*What you need to do*. Write out the records in full and without alteration, setting aside their pictures.

Saved data entries
[Start of Attachment]

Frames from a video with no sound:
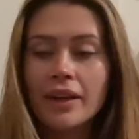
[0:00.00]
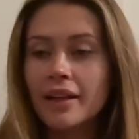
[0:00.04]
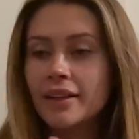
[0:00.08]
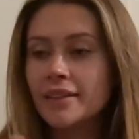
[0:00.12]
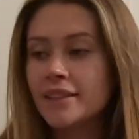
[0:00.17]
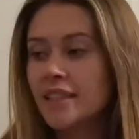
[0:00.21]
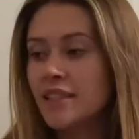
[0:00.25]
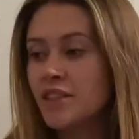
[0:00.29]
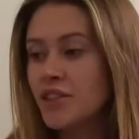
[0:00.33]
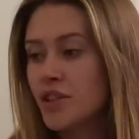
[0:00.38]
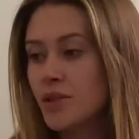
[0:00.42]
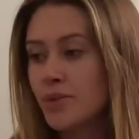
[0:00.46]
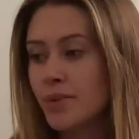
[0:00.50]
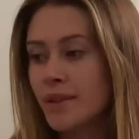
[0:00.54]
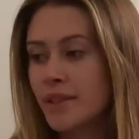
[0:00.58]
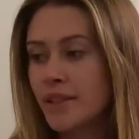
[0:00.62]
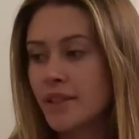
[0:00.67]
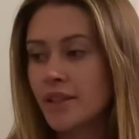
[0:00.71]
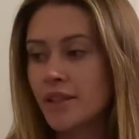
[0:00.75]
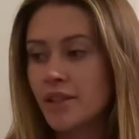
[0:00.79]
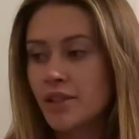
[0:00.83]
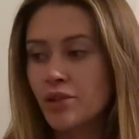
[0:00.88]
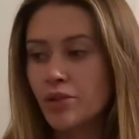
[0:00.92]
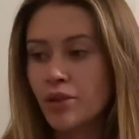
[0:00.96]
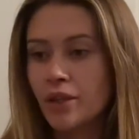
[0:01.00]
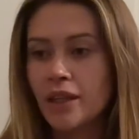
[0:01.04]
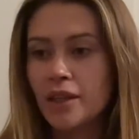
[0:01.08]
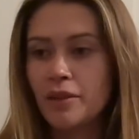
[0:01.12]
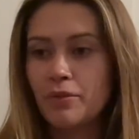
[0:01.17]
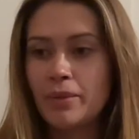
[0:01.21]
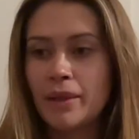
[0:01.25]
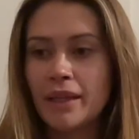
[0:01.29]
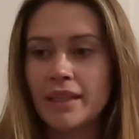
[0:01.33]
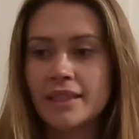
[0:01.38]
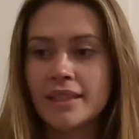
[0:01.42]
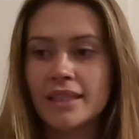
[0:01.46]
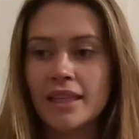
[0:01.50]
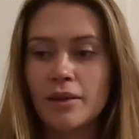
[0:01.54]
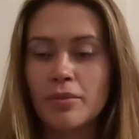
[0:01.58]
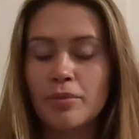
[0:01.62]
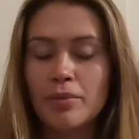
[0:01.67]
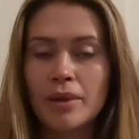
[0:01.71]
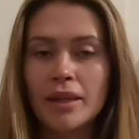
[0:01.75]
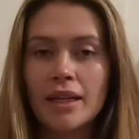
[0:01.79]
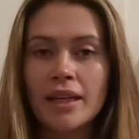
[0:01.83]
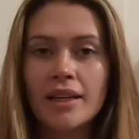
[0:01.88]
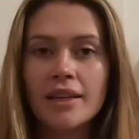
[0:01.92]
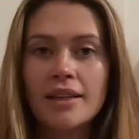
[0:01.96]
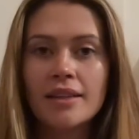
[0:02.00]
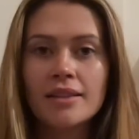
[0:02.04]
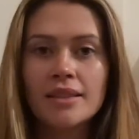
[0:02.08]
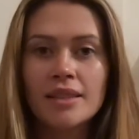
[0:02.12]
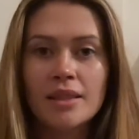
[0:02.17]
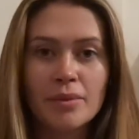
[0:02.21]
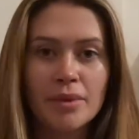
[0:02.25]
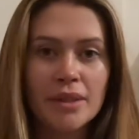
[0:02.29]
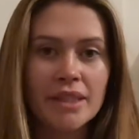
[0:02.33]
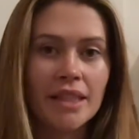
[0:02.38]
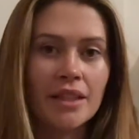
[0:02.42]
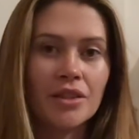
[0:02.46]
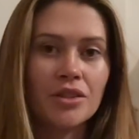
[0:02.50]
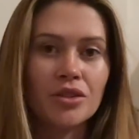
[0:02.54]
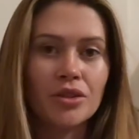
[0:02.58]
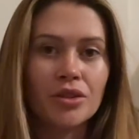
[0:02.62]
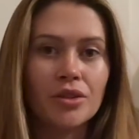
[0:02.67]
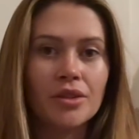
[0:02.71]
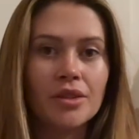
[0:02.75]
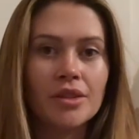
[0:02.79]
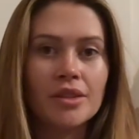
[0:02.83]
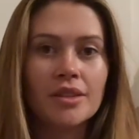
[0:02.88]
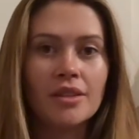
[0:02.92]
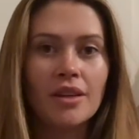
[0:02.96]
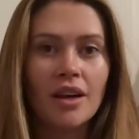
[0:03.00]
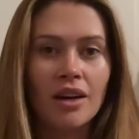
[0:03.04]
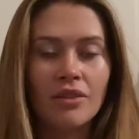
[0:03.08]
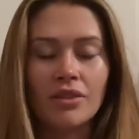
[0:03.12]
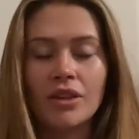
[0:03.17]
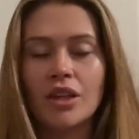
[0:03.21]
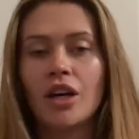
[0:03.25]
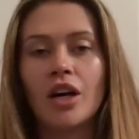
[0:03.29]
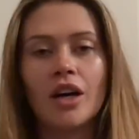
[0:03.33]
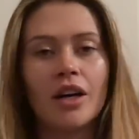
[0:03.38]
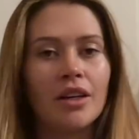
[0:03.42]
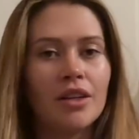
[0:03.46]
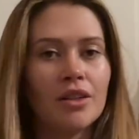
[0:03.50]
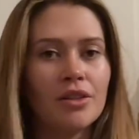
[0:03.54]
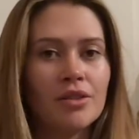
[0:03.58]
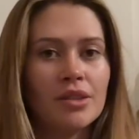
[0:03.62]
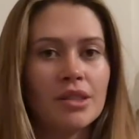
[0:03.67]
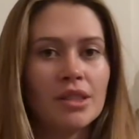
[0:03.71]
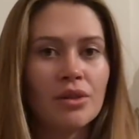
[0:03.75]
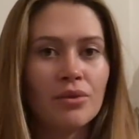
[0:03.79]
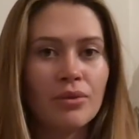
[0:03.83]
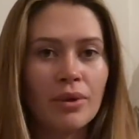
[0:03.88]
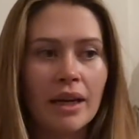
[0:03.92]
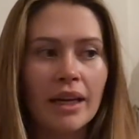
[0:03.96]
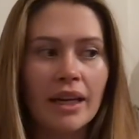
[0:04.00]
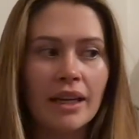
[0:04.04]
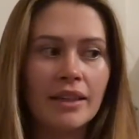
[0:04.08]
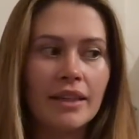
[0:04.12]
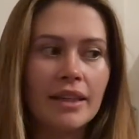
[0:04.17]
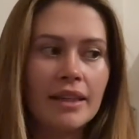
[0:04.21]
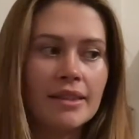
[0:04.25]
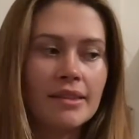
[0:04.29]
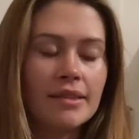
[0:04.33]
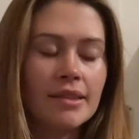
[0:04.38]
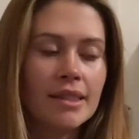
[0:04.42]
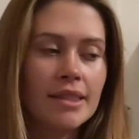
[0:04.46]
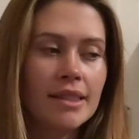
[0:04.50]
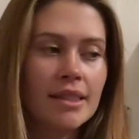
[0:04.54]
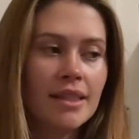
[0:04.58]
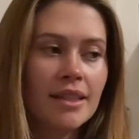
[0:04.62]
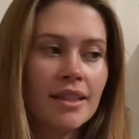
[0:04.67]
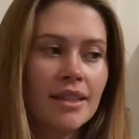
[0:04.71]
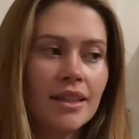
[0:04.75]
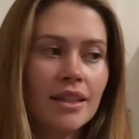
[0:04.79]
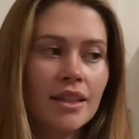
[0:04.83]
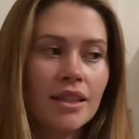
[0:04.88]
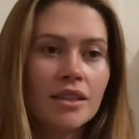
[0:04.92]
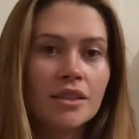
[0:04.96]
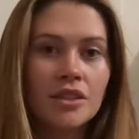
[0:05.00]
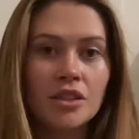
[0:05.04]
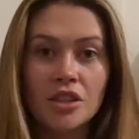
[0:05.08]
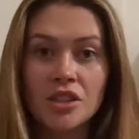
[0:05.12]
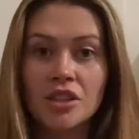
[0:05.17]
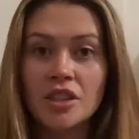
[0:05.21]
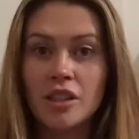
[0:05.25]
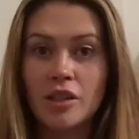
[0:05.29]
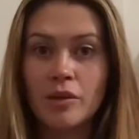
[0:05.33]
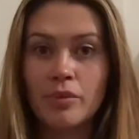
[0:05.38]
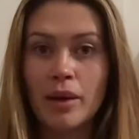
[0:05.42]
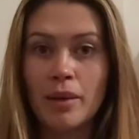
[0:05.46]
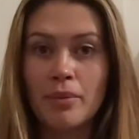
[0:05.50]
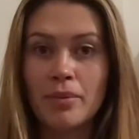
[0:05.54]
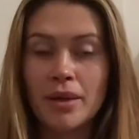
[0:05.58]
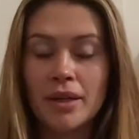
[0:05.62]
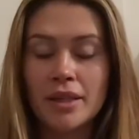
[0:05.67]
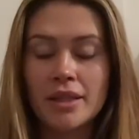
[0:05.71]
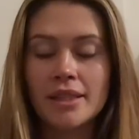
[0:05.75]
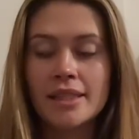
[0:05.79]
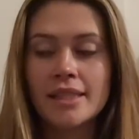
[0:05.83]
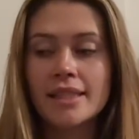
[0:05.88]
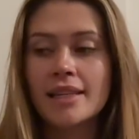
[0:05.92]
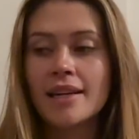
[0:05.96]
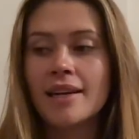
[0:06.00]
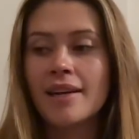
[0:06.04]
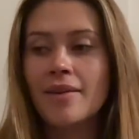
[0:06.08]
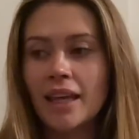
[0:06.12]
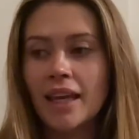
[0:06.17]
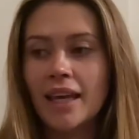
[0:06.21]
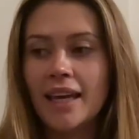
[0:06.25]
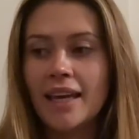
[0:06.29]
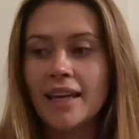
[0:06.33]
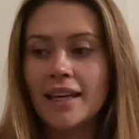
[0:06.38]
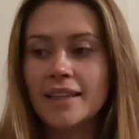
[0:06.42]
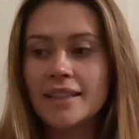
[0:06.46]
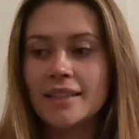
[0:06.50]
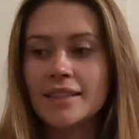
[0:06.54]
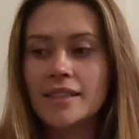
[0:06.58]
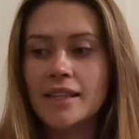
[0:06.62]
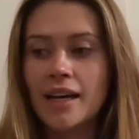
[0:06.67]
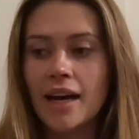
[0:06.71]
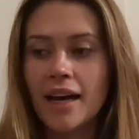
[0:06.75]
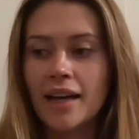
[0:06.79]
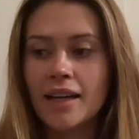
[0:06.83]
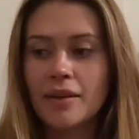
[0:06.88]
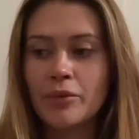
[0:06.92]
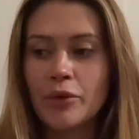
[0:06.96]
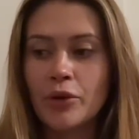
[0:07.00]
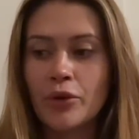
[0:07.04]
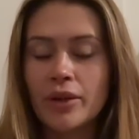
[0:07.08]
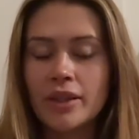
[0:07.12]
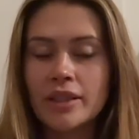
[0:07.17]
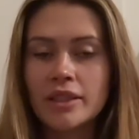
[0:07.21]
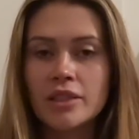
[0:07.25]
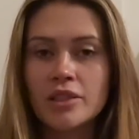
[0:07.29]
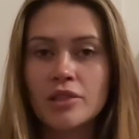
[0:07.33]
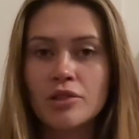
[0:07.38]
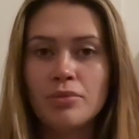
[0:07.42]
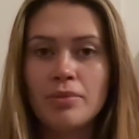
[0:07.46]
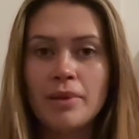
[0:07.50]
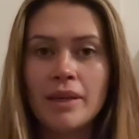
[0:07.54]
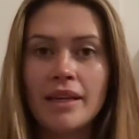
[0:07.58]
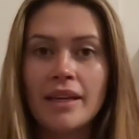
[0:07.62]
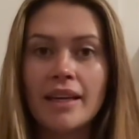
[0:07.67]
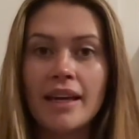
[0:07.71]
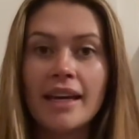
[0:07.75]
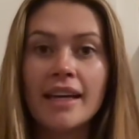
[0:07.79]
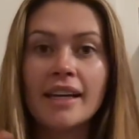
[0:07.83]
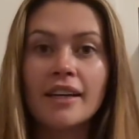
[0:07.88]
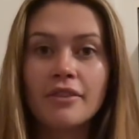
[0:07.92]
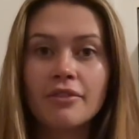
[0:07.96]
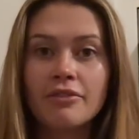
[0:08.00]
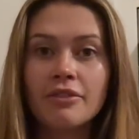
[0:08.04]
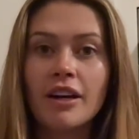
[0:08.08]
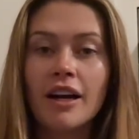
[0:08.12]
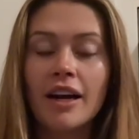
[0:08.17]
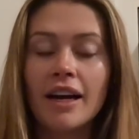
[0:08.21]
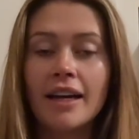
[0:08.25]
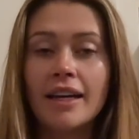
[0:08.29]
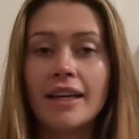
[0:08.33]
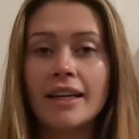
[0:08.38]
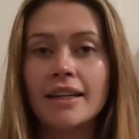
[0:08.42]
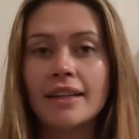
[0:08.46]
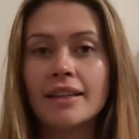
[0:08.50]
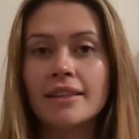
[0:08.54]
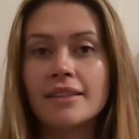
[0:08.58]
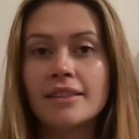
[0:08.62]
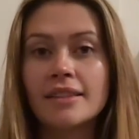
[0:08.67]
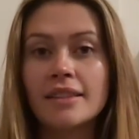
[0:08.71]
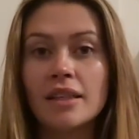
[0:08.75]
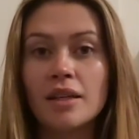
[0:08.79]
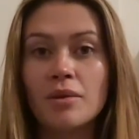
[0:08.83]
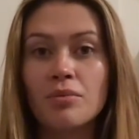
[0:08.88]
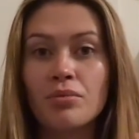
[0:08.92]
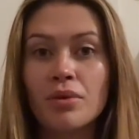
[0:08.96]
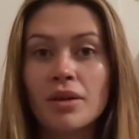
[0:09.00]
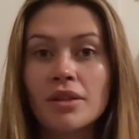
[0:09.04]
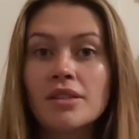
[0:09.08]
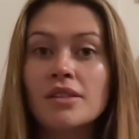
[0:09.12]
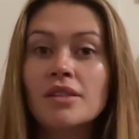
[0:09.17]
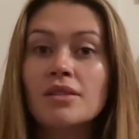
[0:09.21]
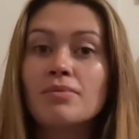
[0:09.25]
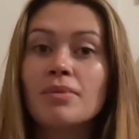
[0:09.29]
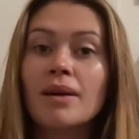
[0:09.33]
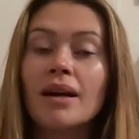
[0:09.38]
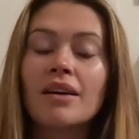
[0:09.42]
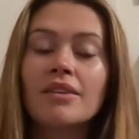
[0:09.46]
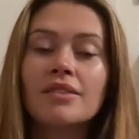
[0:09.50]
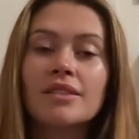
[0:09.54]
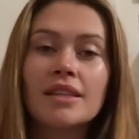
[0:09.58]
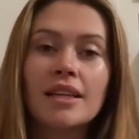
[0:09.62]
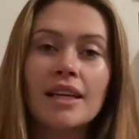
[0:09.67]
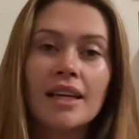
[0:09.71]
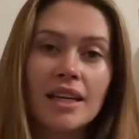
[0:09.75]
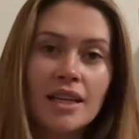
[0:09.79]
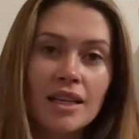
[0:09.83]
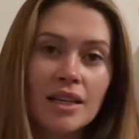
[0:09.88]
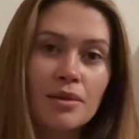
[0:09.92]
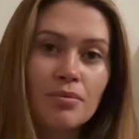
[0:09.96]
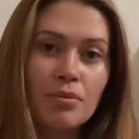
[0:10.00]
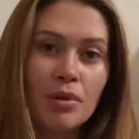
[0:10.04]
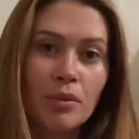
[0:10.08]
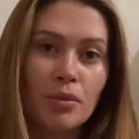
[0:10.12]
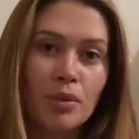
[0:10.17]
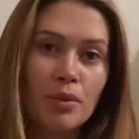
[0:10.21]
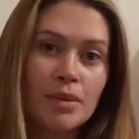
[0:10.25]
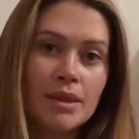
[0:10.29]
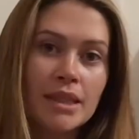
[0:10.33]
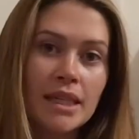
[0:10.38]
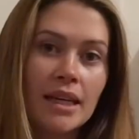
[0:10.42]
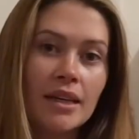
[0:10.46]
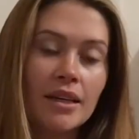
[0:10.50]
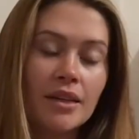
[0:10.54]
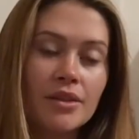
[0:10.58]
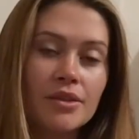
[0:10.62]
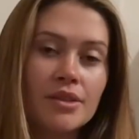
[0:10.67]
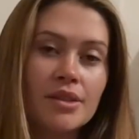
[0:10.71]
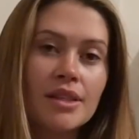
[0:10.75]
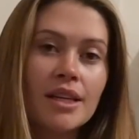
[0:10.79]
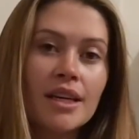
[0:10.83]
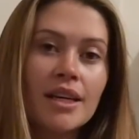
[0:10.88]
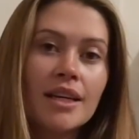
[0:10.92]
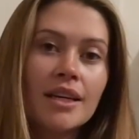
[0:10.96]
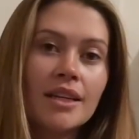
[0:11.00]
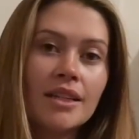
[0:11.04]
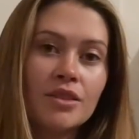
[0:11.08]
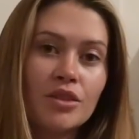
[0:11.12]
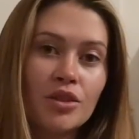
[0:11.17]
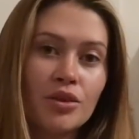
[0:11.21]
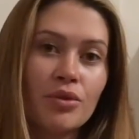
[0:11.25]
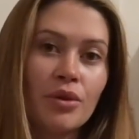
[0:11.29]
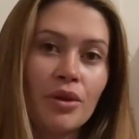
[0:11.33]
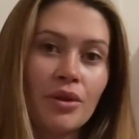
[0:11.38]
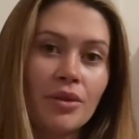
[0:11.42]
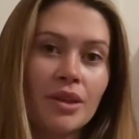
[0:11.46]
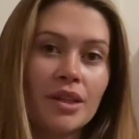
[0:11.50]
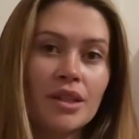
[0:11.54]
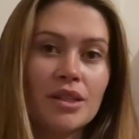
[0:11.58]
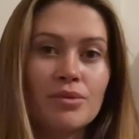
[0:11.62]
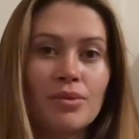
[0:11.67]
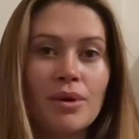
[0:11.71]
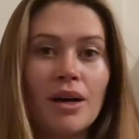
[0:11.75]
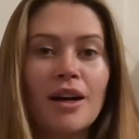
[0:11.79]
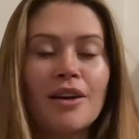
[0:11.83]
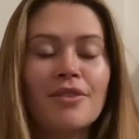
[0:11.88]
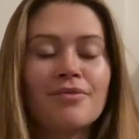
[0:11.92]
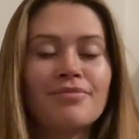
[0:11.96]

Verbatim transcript: Dee just went to the store and picked up some essentials, avocados, red onions, shishito peppers, and I'm going to be air frying some Brussels sprouts and purple potatoes to throw in there as well.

[End of Attachment]

*Exercise result*.
Frames from a video with no sound:
[0:00.00]
[0:00.04]
[0:00.08]
[0:00.12]
[0:00.17]
[0:00.21]
[0:00.25]
[0:00.29]
[0:00.33]
[0:00.38]
[0:00.42]
[0:00.46]
[0:00.50]
[0:00.54]
[0:00.58]
[0:00.62]
[0:00.67]
[0:00.71]
[0:00.75]
[0:00.79]
[0:00.83]
[0:00.88]
[0:00.92]
[0:00.96]
[0:01.00]
[0:01.04]
[0:01.08]
[0:01.12]
[0:01.17]
[0:01.21]
[0:01.25]
[0:01.29]
[0:01.33]
[0:01.38]
[0:01.42]
[0:01.46]
[0:01.50]
[0:01.54]
[0:01.58]
[0:01.62]
[0:01.67]
[0:01.71]
[0:01.75]
[0:01.79]
[0:01.83]
[0:01.88]
[0:01.92]
[0:01.96]
[0:02.00]
[0:02.04]
[0:02.08]
[0:02.12]
[0:02.17]
[0:02.21]
[0:02.25]
[0:02.29]
[0:02.33]
[0:02.38]
[0:02.42]
[0:02.46]
[0:02.50]
[0:02.54]
[0:02.58]
[0:02.62]
[0:02.67]
[0:02.71]
[0:02.75]
[0:02.79]
[0:02.83]
[0:02.88]
[0:02.92]
[0:02.96]
[0:03.00]
[0:03.04]
[0:03.08]
[0:03.12]
[0:03.17]
[0:03.21]
[0:03.25]
[0:03.29]
[0:03.33]
[0:03.38]
[0:03.42]
[0:03.46]
[0:03.50]
[0:03.54]
[0:03.58]
[0:03.62]
[0:03.67]
[0:03.71]
[0:03.75]
[0:03.79]
[0:03.83]
[0:03.88]
[0:03.92]
[0:03.96]
[0:04.00]
[0:04.04]
[0:04.08]
[0:04.12]
[0:04.17]
[0:04.21]
[0:04.25]
[0:04.29]
[0:04.33]
[0:04.38]
[0:04.42]
[0:04.46]
[0:04.50]
[0:04.54]
[0:04.58]
[0:04.62]
[0:04.67]
[0:04.71]
[0:04.75]
[0:04.79]
[0:04.83]
[0:04.88]
[0:04.92]
[0:04.96]
[0:05.00]
[0:05.04]
[0:05.08]
[0:05.12]
[0:05.17]
[0:05.21]
[0:05.25]
[0:05.29]
[0:05.33]
[0:05.38]
[0:05.42]
[0:05.46]
[0:05.50]
[0:05.54]
[0:05.58]
[0:05.62]
[0:05.67]
[0:05.71]
[0:05.75]
[0:05.79]
[0:05.83]
[0:05.88]
[0:05.92]
[0:05.96]
[0:06.00]
[0:06.04]
[0:06.08]
[0:06.12]
[0:06.17]
[0:06.21]
[0:06.25]
[0:06.29]
[0:06.33]
[0:06.38]
[0:06.42]
[0:06.46]
[0:06.50]
[0:06.54]
[0:06.58]
[0:06.62]
[0:06.67]
[0:06.71]
[0:06.75]
[0:06.79]
[0:06.83]
[0:06.88]
[0:06.92]
[0:06.96]
[0:07.00]
[0:07.04]
[0:07.08]
[0:07.12]
[0:07.17]
[0:07.21]
[0:07.25]
[0:07.29]
[0:07.33]
[0:07.38]
[0:07.42]
[0:07.46]
[0:07.50]
[0:07.54]
[0:07.58]
[0:07.62]
[0:07.67]
[0:07.71]
[0:07.75]
[0:07.79]
[0:07.83]
[0:07.88]
[0:07.92]
[0:07.96]
[0:08.00]
[0:08.04]
[0:08.08]
[0:08.12]
[0:08.17]
[0:08.21]
[0:08.25]
[0:08.29]
[0:08.33]
[0:08.38]
[0:08.42]
[0:08.46]
[0:08.50]
[0:08.54]
[0:08.58]
[0:08.62]
[0:08.67]
[0:08.71]
[0:08.75]
[0:08.79]
[0:08.83]
[0:08.88]
[0:08.92]
[0:08.96]
[0:09.00]
[0:09.04]
[0:09.08]
[0:09.12]
[0:09.17]
[0:09.21]
[0:09.25]
[0:09.29]
[0:09.33]
[0:09.38]
[0:09.42]
[0:09.46]
[0:09.50]
[0:09.54]
[0:09.58]
[0:09.62]
[0:09.67]
[0:09.71]
[0:09.75]
[0:09.79]
[0:09.83]
[0:09.88]
[0:09.92]
[0:09.96]
[0:10.00]
[0:10.04]
[0:10.08]
[0:10.12]
[0:10.17]
[0:10.21]
[0:10.25]
[0:10.29]
[0:10.33]
[0:10.38]
[0:10.42]
[0:10.46]
[0:10.50]
[0:10.54]
[0:10.58]
[0:10.62]
[0:10.67]
[0:10.71]
[0:10.75]
[0:10.79]
[0:10.83]
[0:10.88]
[0:10.92]
[0:10.96]
[0:11.00]
[0:11.04]
[0:11.08]
[0:11.12]
[0:11.17]
[0:11.21]
[0:11.25]
[0:11.29]
[0:11.33]
[0:11.38]
[0:11.42]
[0:11.46]
[0:11.50]
[0:11.54]
[0:11.58]
[0:11.62]
[0:11.67]
[0:11.71]
[0:11.75]
[0:11.79]
[0:11.83]
[0:11.88]
[0:11.92]
[0:11.96]

Verbatim transcript: Dee just went to the store and picked up some essentials, avocados, red onions, shishito peppers, and I'm going to be air frying some Brussels sprouts and purple potatoes to throw in there as well.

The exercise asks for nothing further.